Work to be completed
Copy the listing verbatim, excluding any images found in it.

Information shown

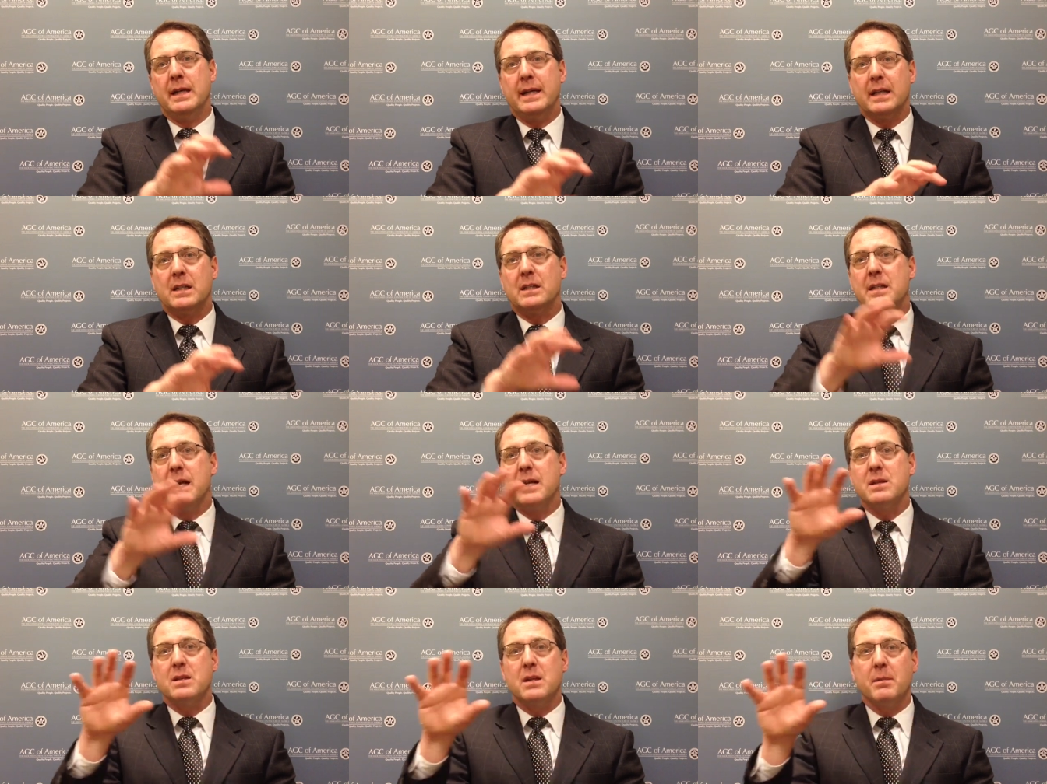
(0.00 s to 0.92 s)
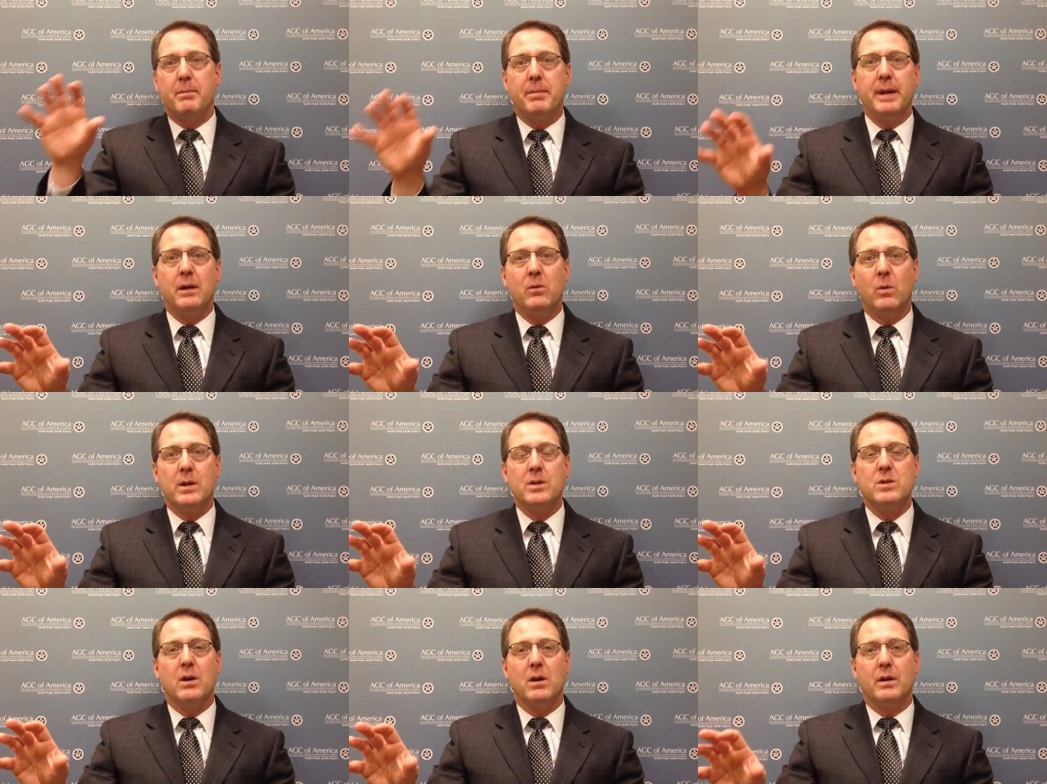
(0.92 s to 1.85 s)
extends the big
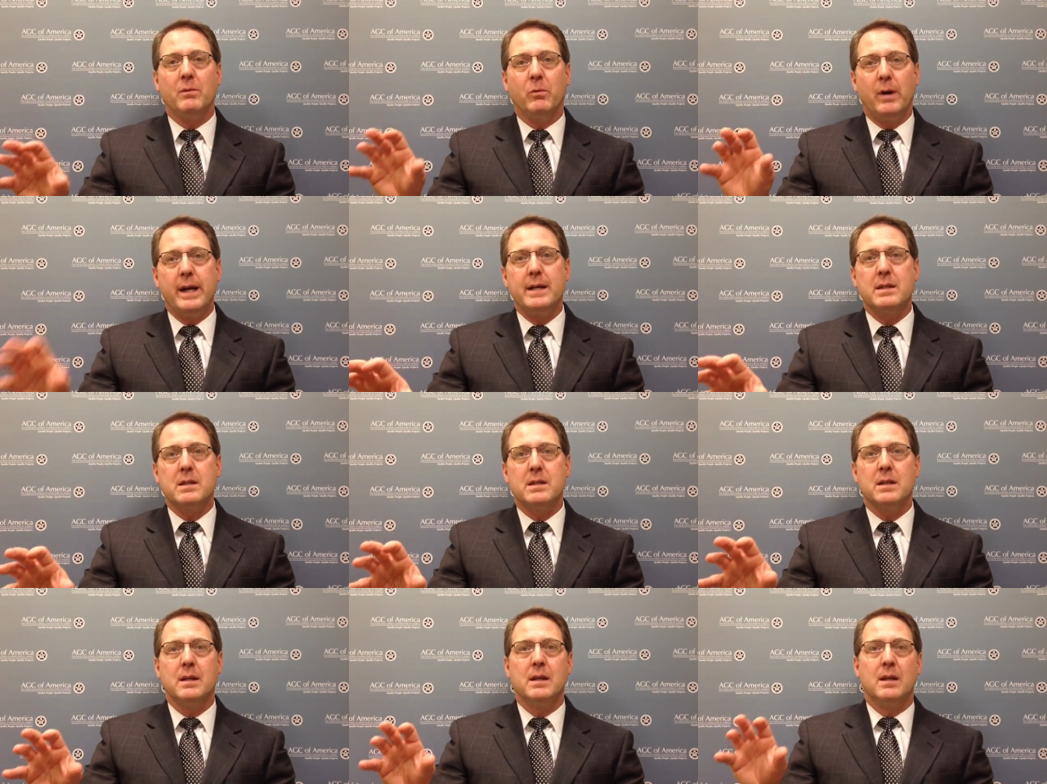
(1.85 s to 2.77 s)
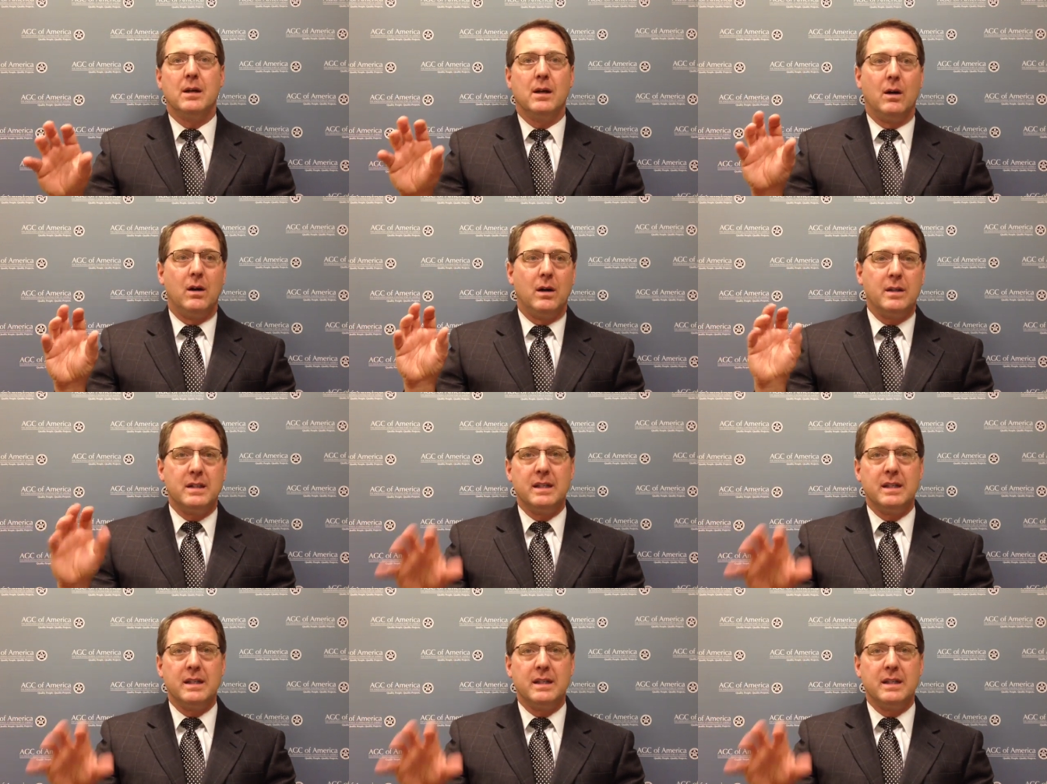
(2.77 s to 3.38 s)
ones on rates, on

Solution below
(0.00 s to 0.92 s)
(0.92 s to 1.85 s)
extends the big
(1.85 s to 2.77 s)
(2.77 s to 3.38 s)
ones on rates, on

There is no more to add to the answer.